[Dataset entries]
···

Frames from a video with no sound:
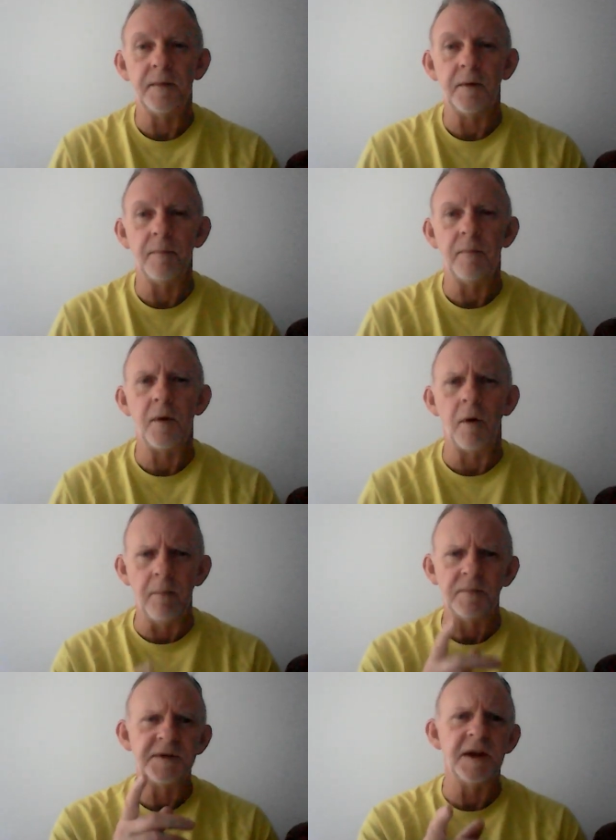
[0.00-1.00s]
or,
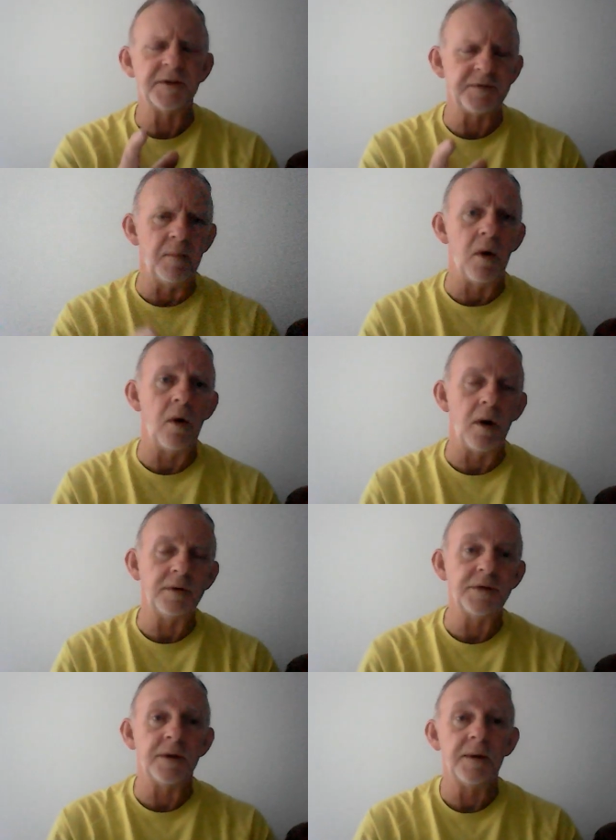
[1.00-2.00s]
or, since
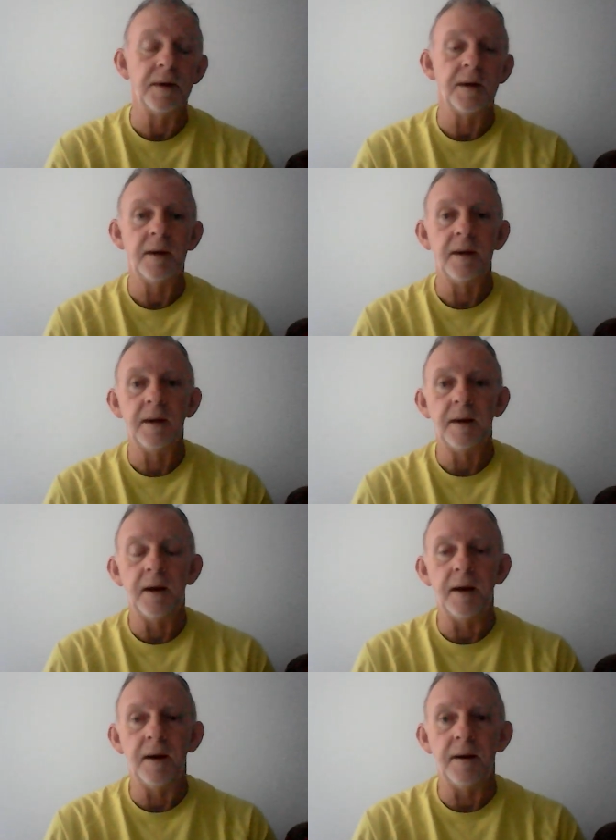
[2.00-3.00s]
March,
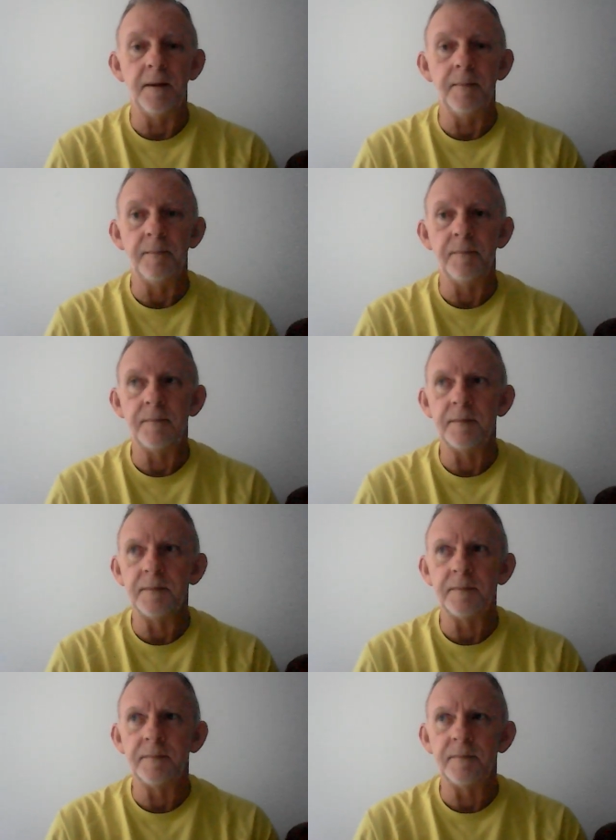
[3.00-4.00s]
uh,
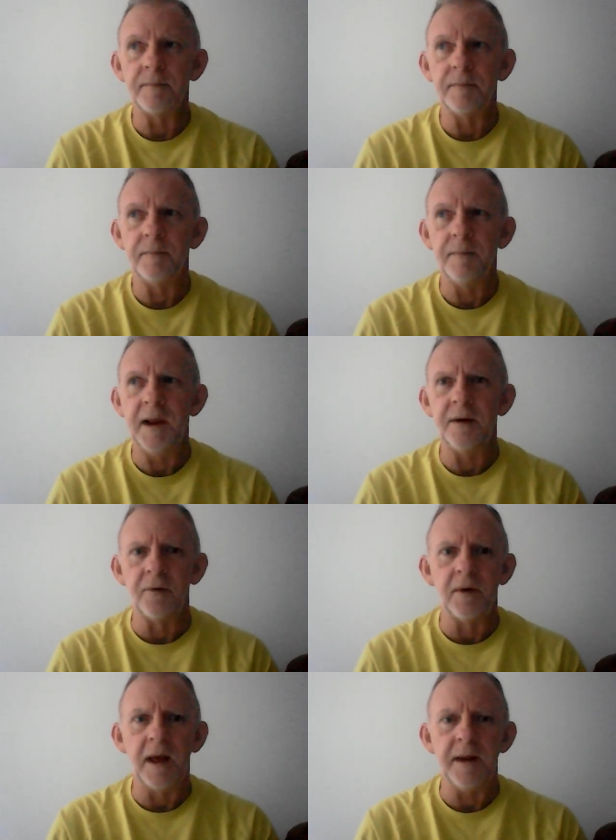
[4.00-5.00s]
mid
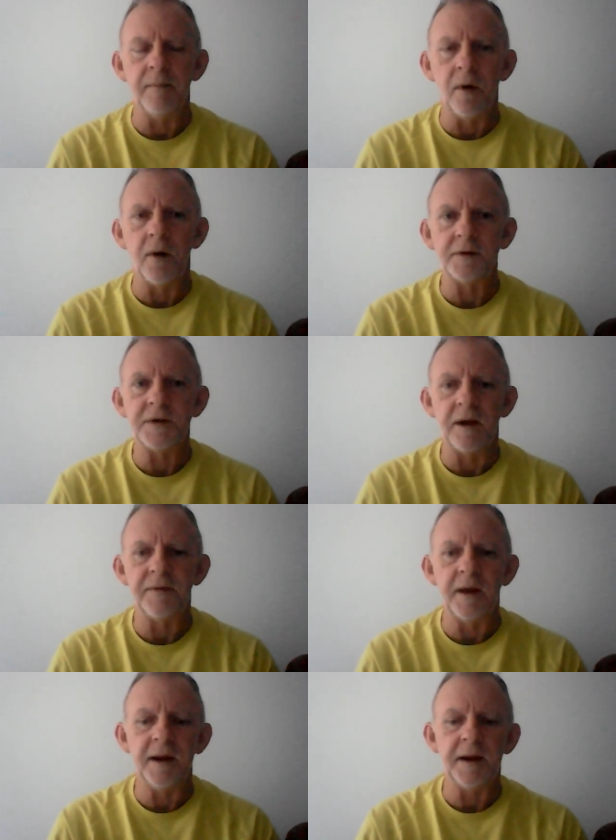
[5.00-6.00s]
or late March, I
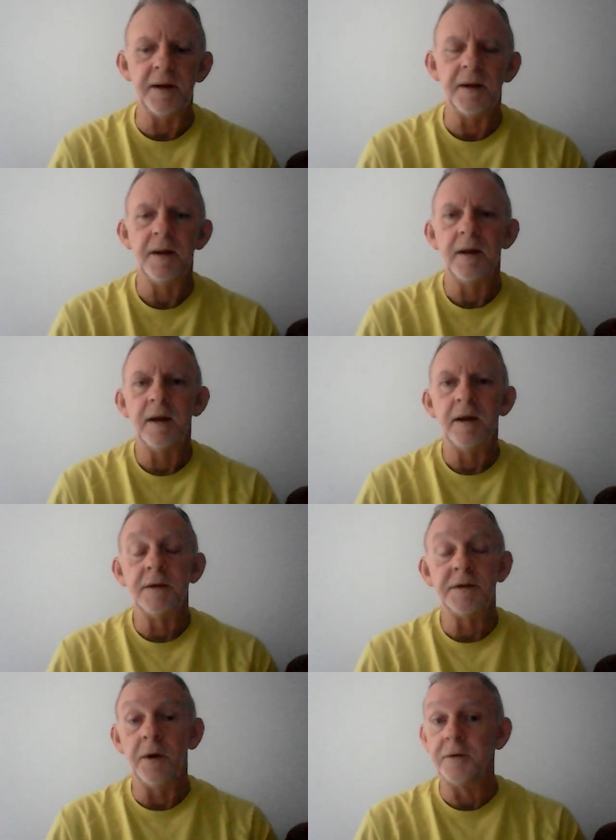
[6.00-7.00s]
think.
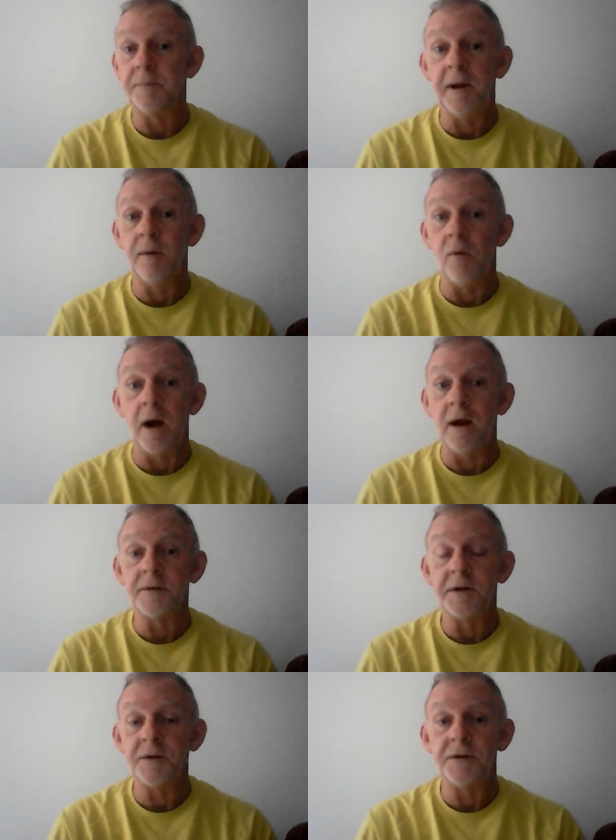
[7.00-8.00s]
So it's been a while
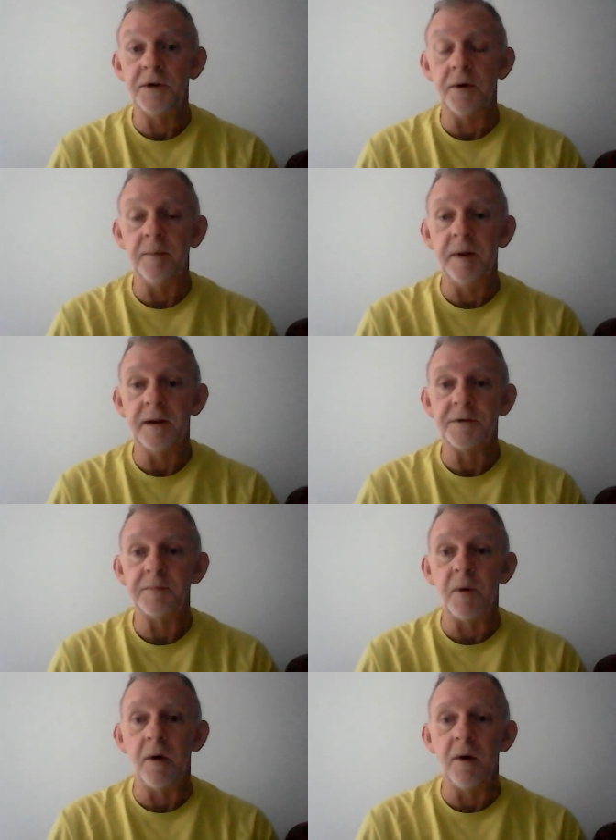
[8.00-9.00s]
since Joe had been
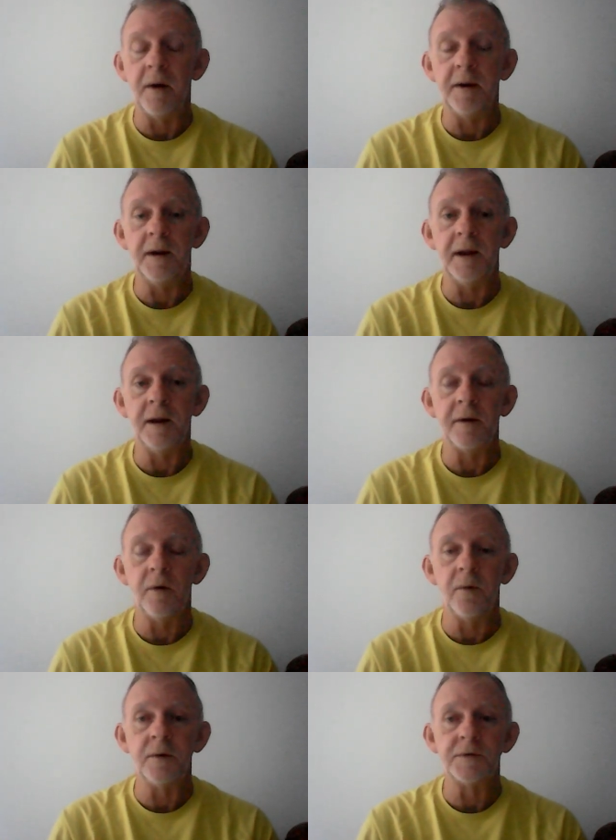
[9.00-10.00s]
sparring. And of
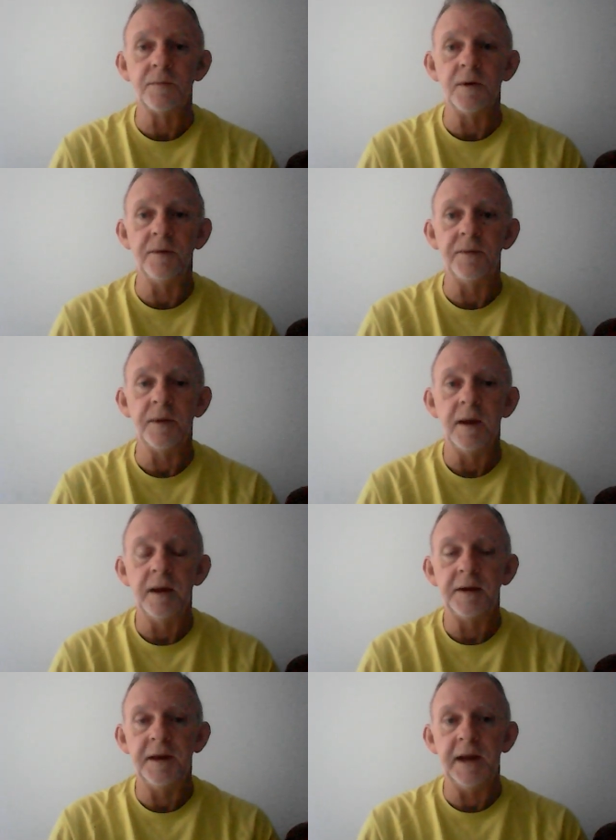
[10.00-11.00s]
course, with
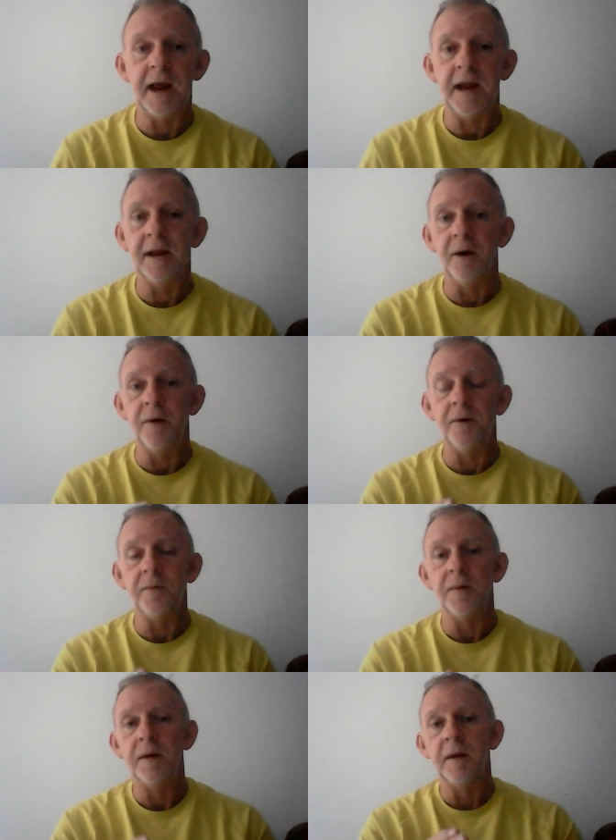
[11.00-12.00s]

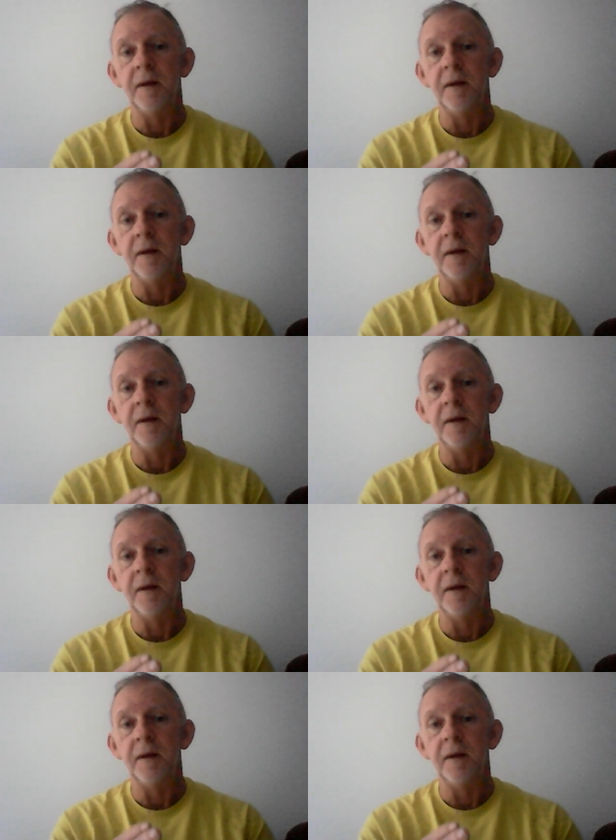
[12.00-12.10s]
Diego,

···

The lines above should be transcribed exactly, with every image removed.

Frames from a video with no sound:
[0.00-1.00s]
or,
[1.00-2.00s]
or, since
[2.00-3.00s]
March,
[3.00-4.00s]
uh,
[4.00-5.00s]
mid
[5.00-6.00s]
or late March, I
[6.00-7.00s]
think.
[7.00-8.00s]
So it's been a while
[8.00-9.00s]
since Joe had been
[9.00-10.00s]
sparring. And of
[10.00-11.00s]
course, with
[11.00-12.00s]

[12.00-12.10s]
Diego,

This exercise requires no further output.